:: Problem description ::
Images are to be excluded, and the rest of the data repeated exactly.

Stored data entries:
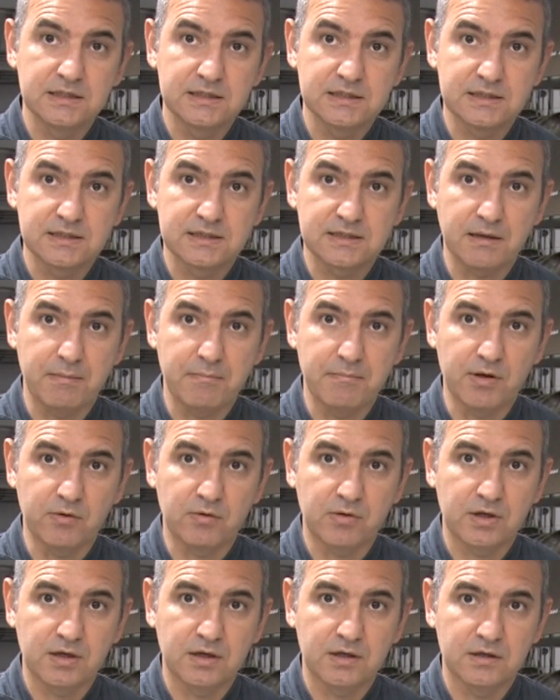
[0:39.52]
some
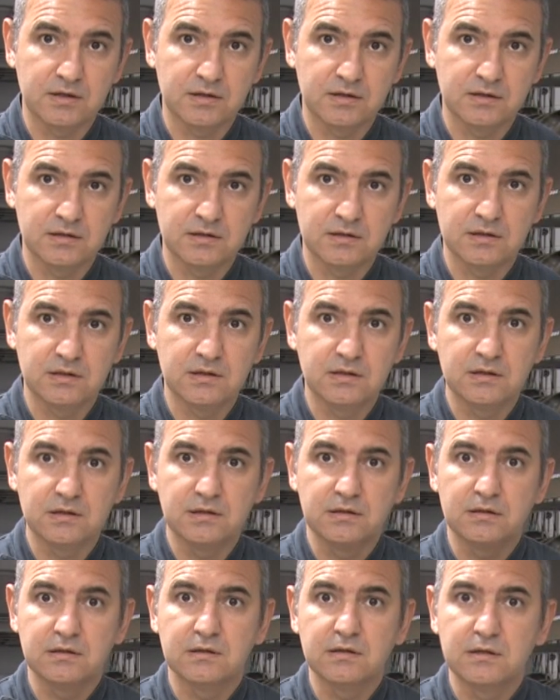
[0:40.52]
milk.
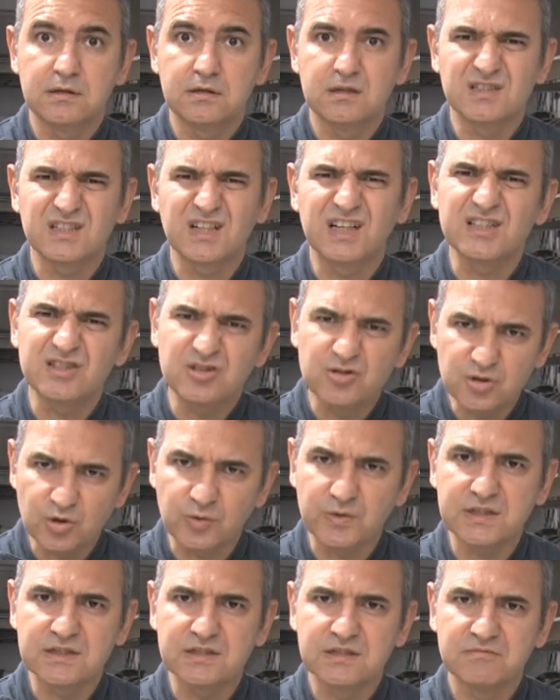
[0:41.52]
So let's do
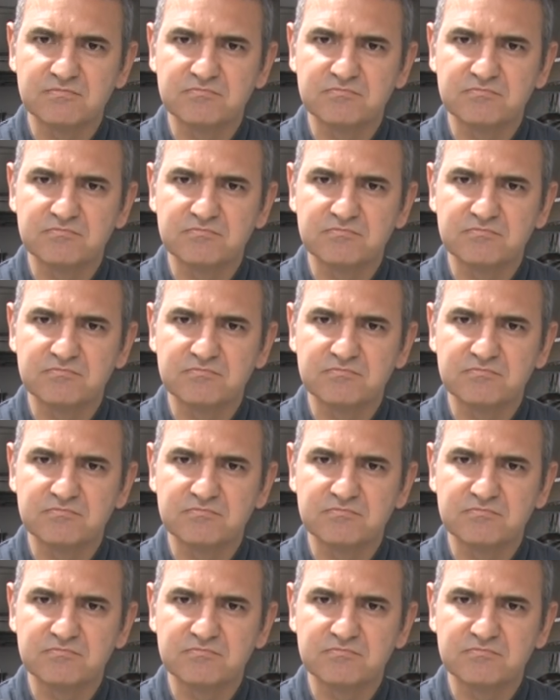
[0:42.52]
it.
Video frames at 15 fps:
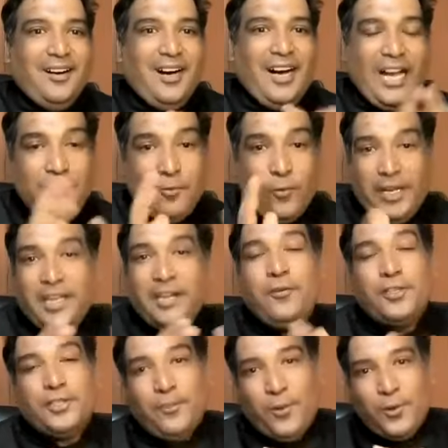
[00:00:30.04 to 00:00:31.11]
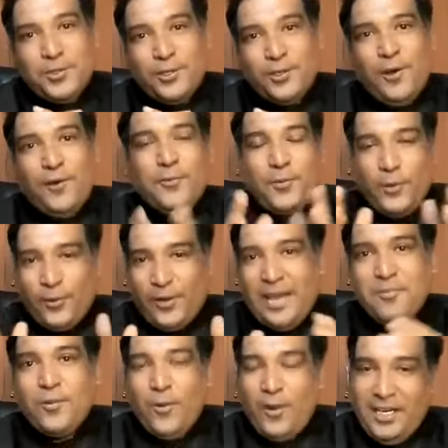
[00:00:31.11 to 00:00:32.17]
I am running for the position of
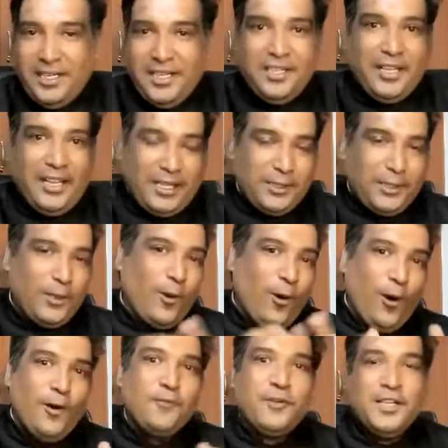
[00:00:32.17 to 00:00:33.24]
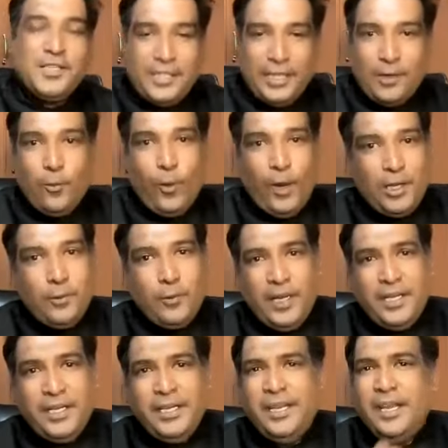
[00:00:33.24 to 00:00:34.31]
Program Quality Director of District
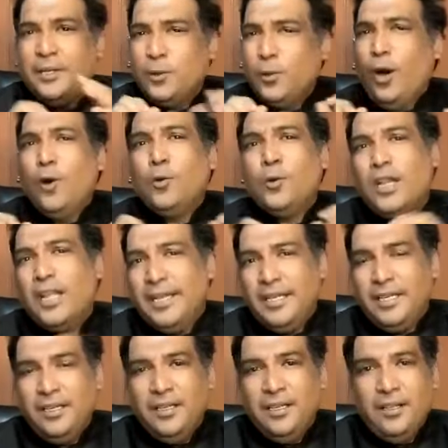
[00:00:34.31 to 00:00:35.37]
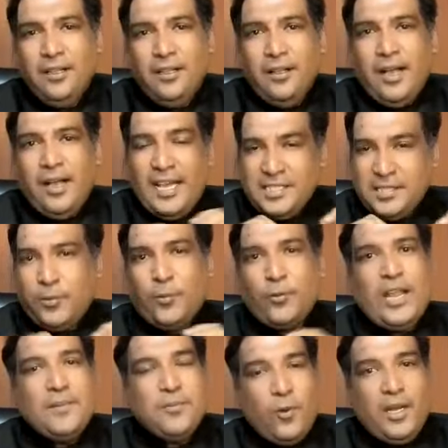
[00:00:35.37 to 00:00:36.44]
120. To outline, as a
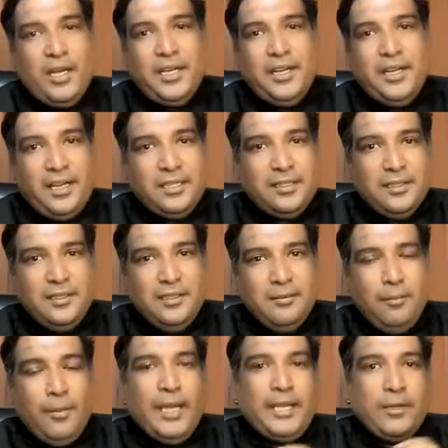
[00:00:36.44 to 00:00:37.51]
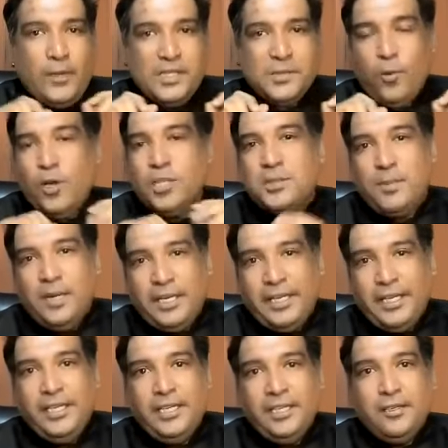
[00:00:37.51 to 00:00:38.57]
Program Quality Director, my
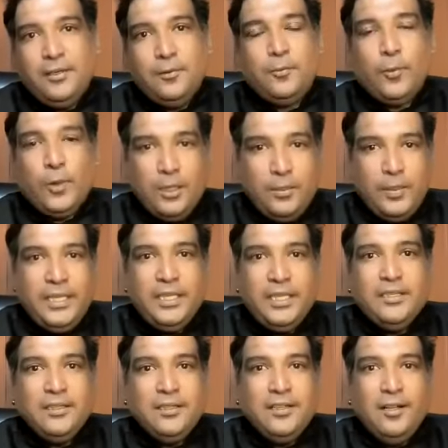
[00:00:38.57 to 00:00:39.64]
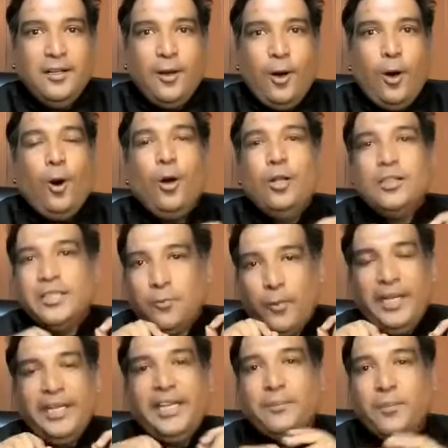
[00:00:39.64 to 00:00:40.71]
responsibility will be all the
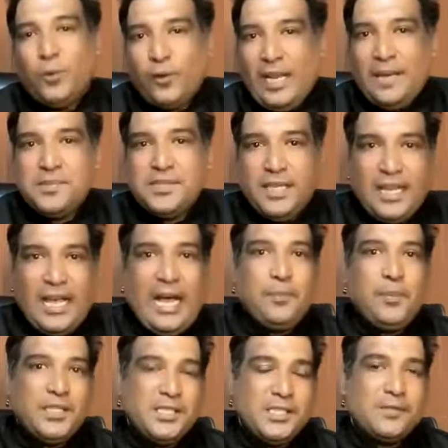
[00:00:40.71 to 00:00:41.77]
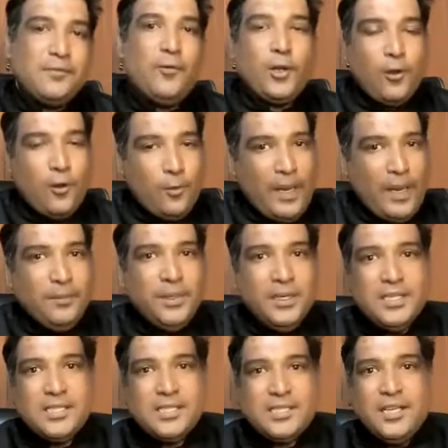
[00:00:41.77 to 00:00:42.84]
training programs that happens for our
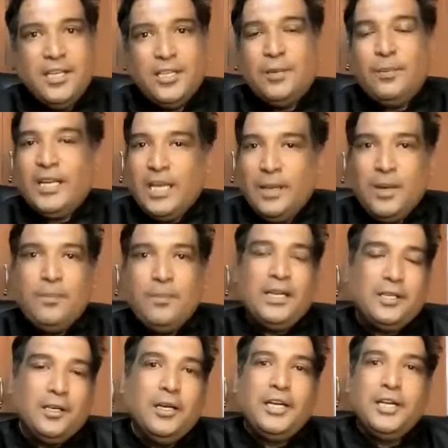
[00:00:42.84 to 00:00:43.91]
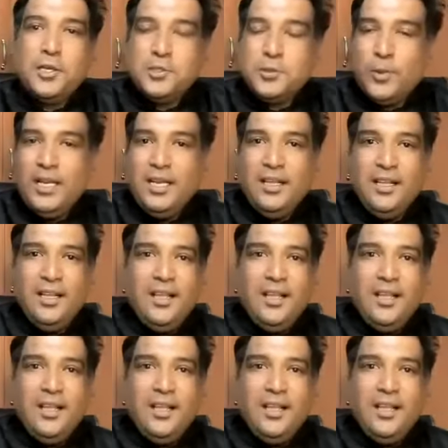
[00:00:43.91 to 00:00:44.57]
members to become a better individual,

:: Your response ::
[0:39.52]
some
[0:40.52]
milk.
[0:41.52]
So let's do
[0:42.52]
it.
Video frames at 15 fps:
[00:00:30.04 to 00:00:31.11]
[00:00:31.11 to 00:00:32.17]
I am running for the position of
[00:00:32.17 to 00:00:33.24]
[00:00:33.24 to 00:00:34.31]
Program Quality Director of District
[00:00:34.31 to 00:00:35.37]
[00:00:35.37 to 00:00:36.44]
120. To outline, as a
[00:00:36.44 to 00:00:37.51]
[00:00:37.51 to 00:00:38.57]
Program Quality Director, my
[00:00:38.57 to 00:00:39.64]
[00:00:39.64 to 00:00:40.71]
responsibility will be all the
[00:00:40.71 to 00:00:41.77]
[00:00:41.77 to 00:00:42.84]
training programs that happens for our
[00:00:42.84 to 00:00:43.91]
[00:00:43.91 to 00:00:44.57]
members to become a better individual,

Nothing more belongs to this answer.